Patients who experience a low libido may need to have their testosterone maintained at a higher level. Testosterone dosing is similar to treating sexual dysfunction in ciswomen- 0.2–1 mg of topical testosterone daily. Careful monitoring is required for signs of masculinzation and regular bloodwork should be done initially until a therapeutic dose is established. A trial of progestin can also be tried. The common doses of progestins are micronized progesterone 100-400 mg daily or medroxyprogesterone acetate 5 – 30 mg daily. Some clinicians advise limiting progestin treatment duration to a maximum of 2-3 years. Some clinicians require patients to sign an extra consent form if progesterone treatment is started.
Patients may occasionally need to reduce or temporarily stop their hormone therapy prior to upcoming procedures such as surgery or sperm banking. MtF patients should discontinue their estrogen 2-4 weeks prior to any major surgery to reduce the risk of thromboembolic events.
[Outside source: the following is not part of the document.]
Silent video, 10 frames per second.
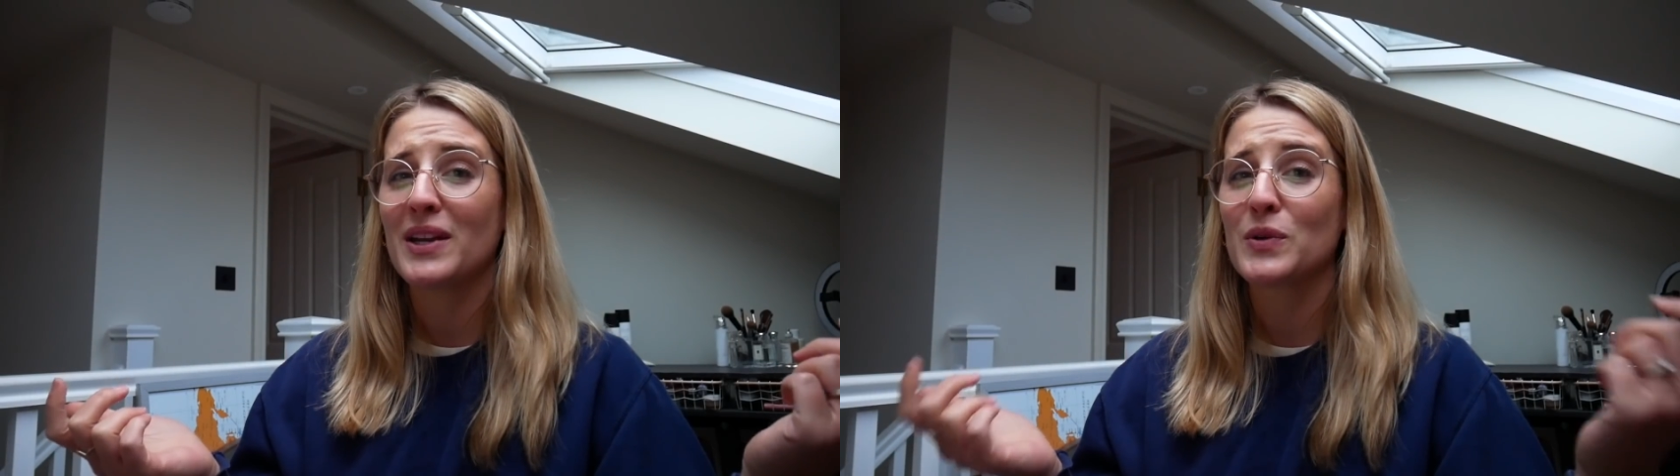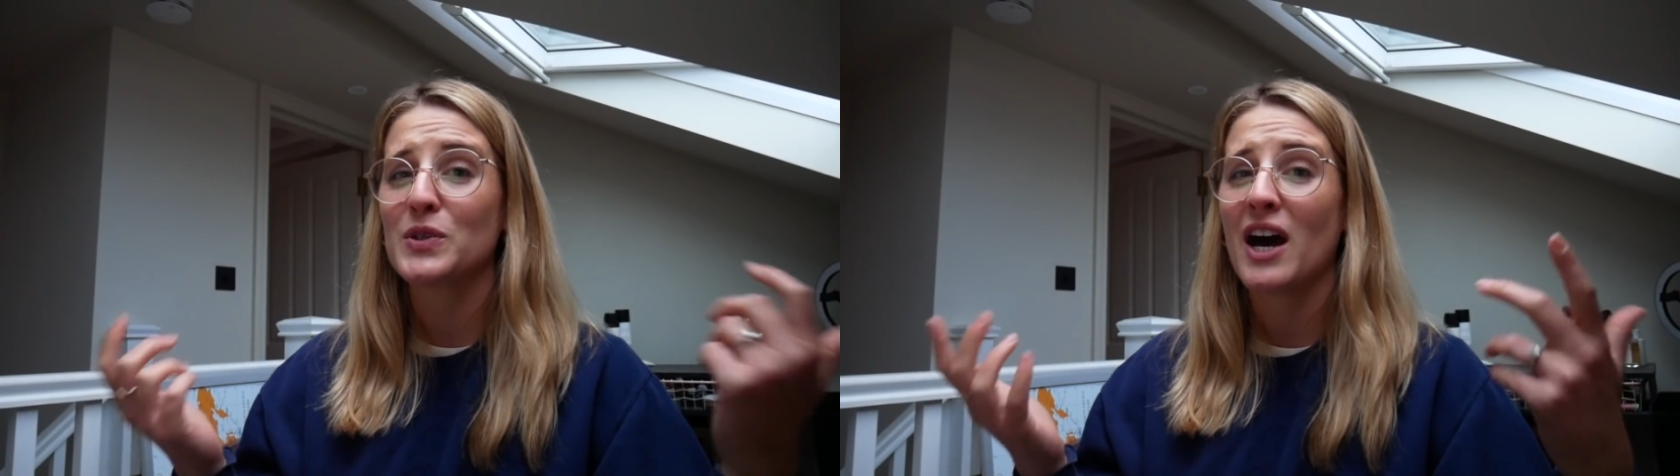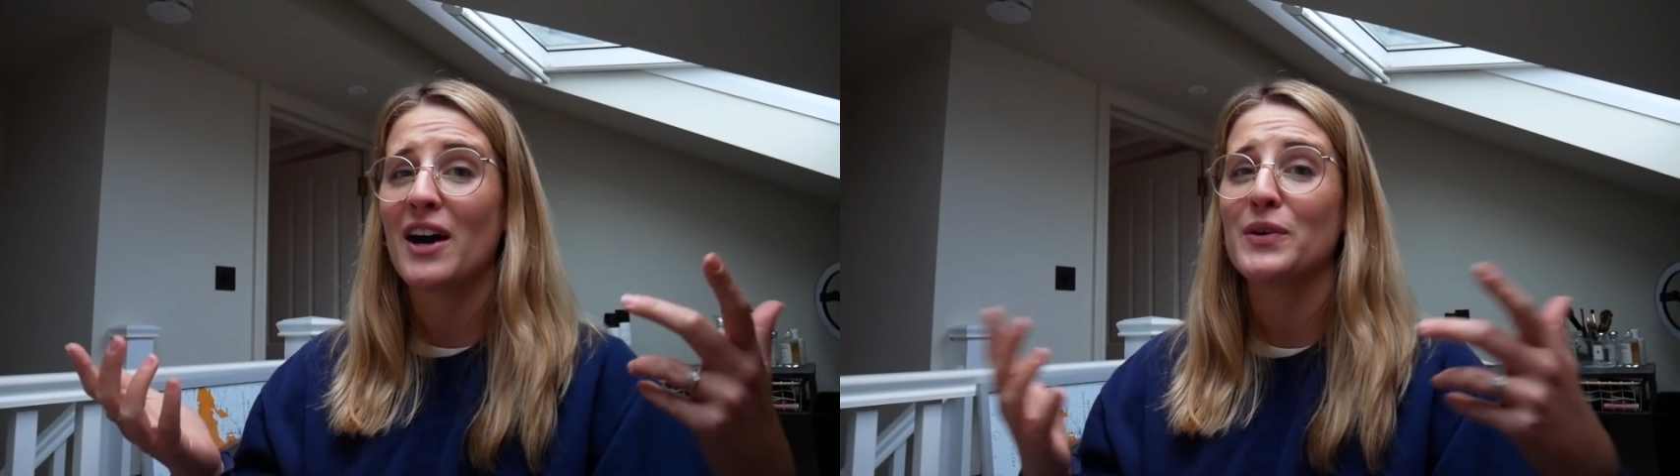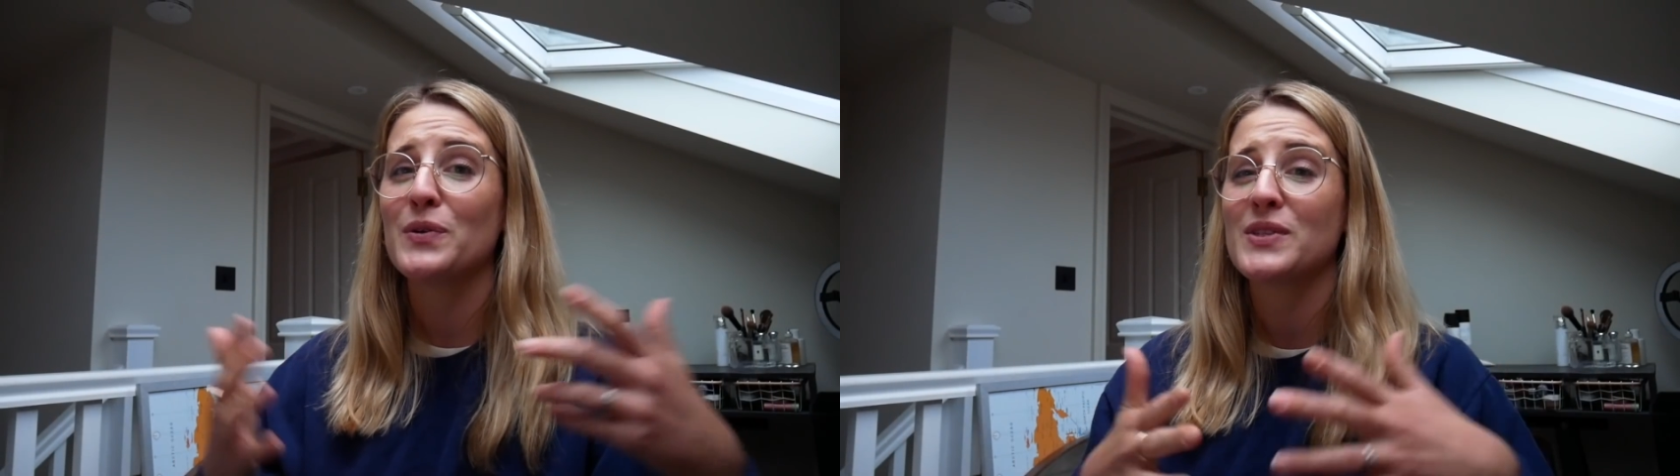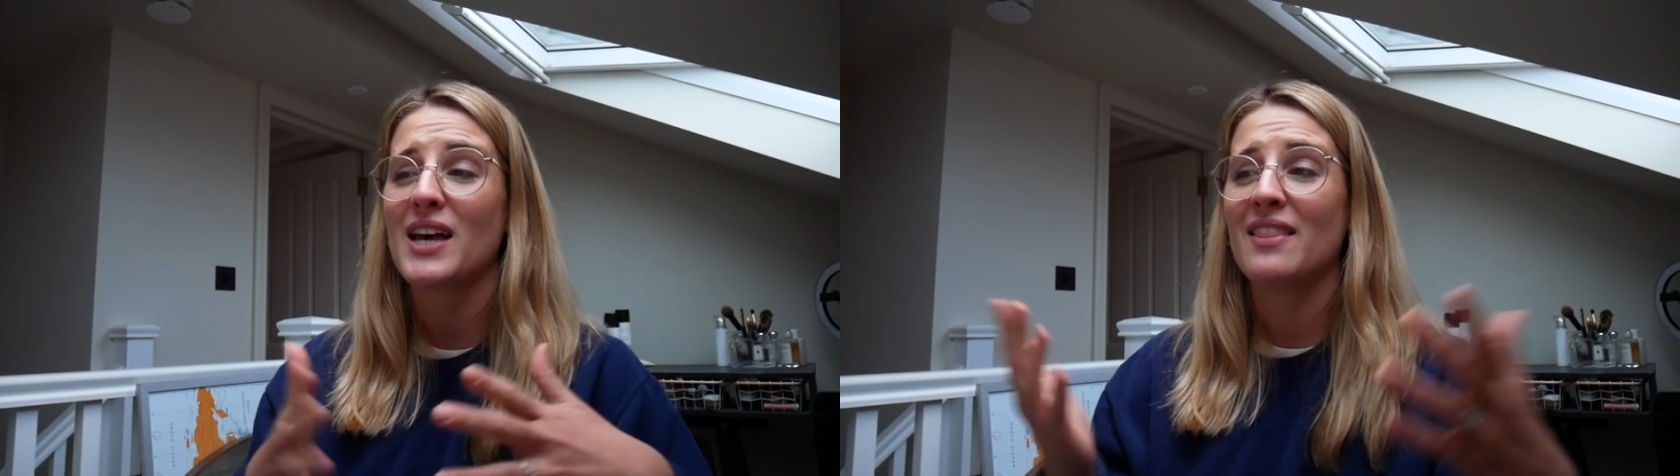on
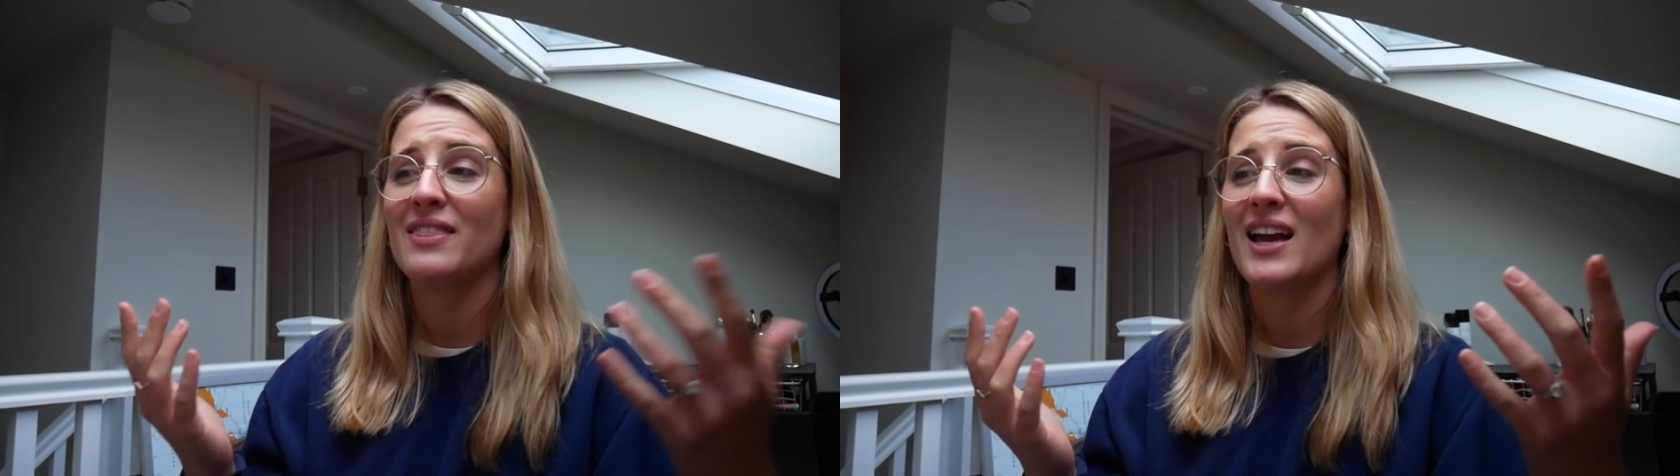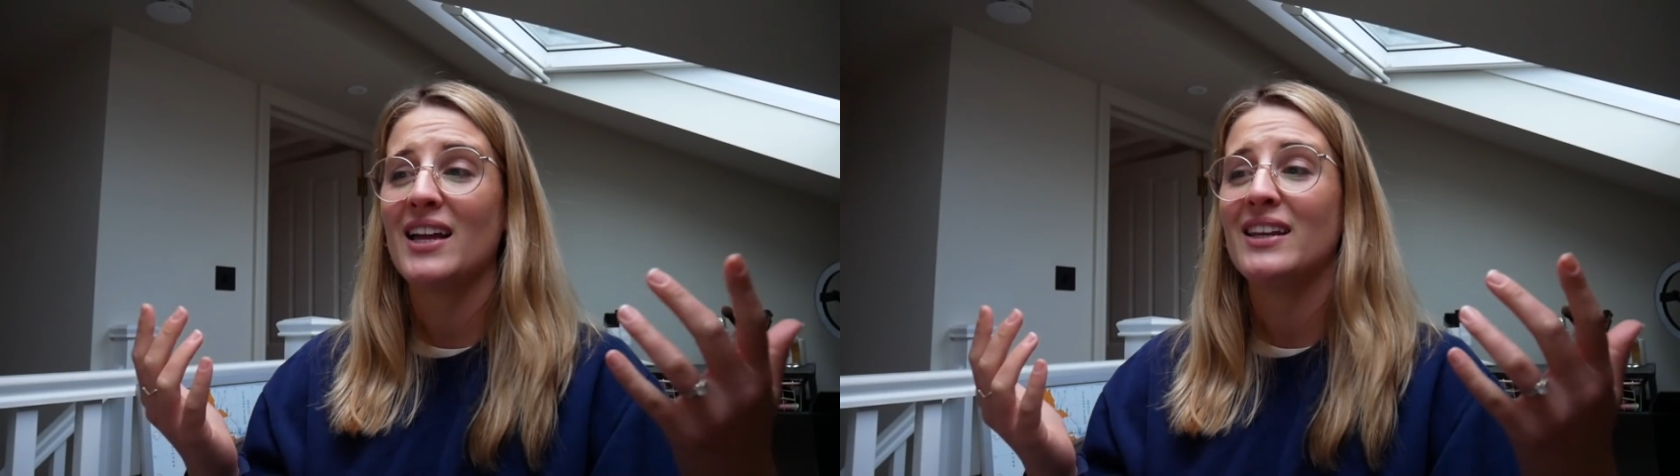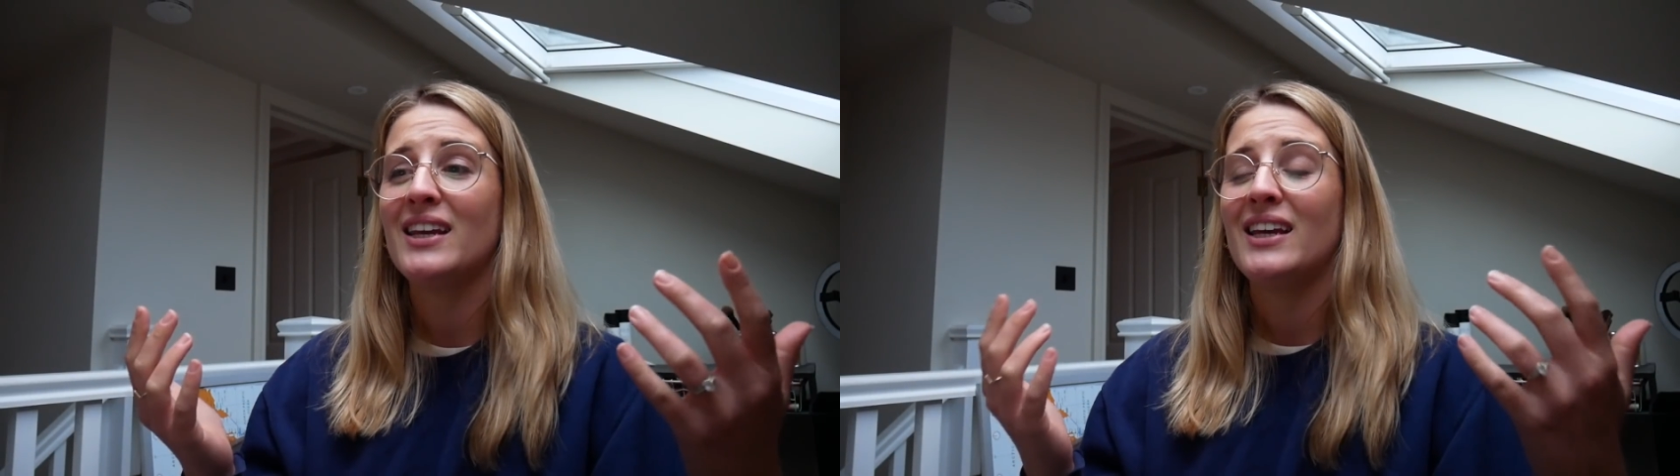tiles and then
Androgen blockers can normally be tapered post-orchiectomy over a 4-6 week course. Ongoing estrogen supplementation is still required to preserve bone strength. Younger clients may require the same dose of estrogen post-operatively as they did pre-operatively, however older clients may be able to be maintained on a lower (i.e. starting) dose.
In patient greater than 50 years of age who have been on estrogen for several years, the dose may be reduced to the dose typically given to post-menopausal cis women (i.e. 50-100 mcg estrogen twice per week). For trans women starting transition over 50 years old, an ‘active period’ of treatment with suggested doses used for younger patients may be considered following a thorough assessment and discussion of relative risks and benefits.
If hormone therapy is discontinued, it is preferable to slowly taper the dose over a period of several weeks in order to minimize the side effects that may be associated with a more sudden change in serum hormone levels.
Having undetectable levels of testosterone or estradiol in elderly patients is not abnormal and should not be an indication to adjust therapy.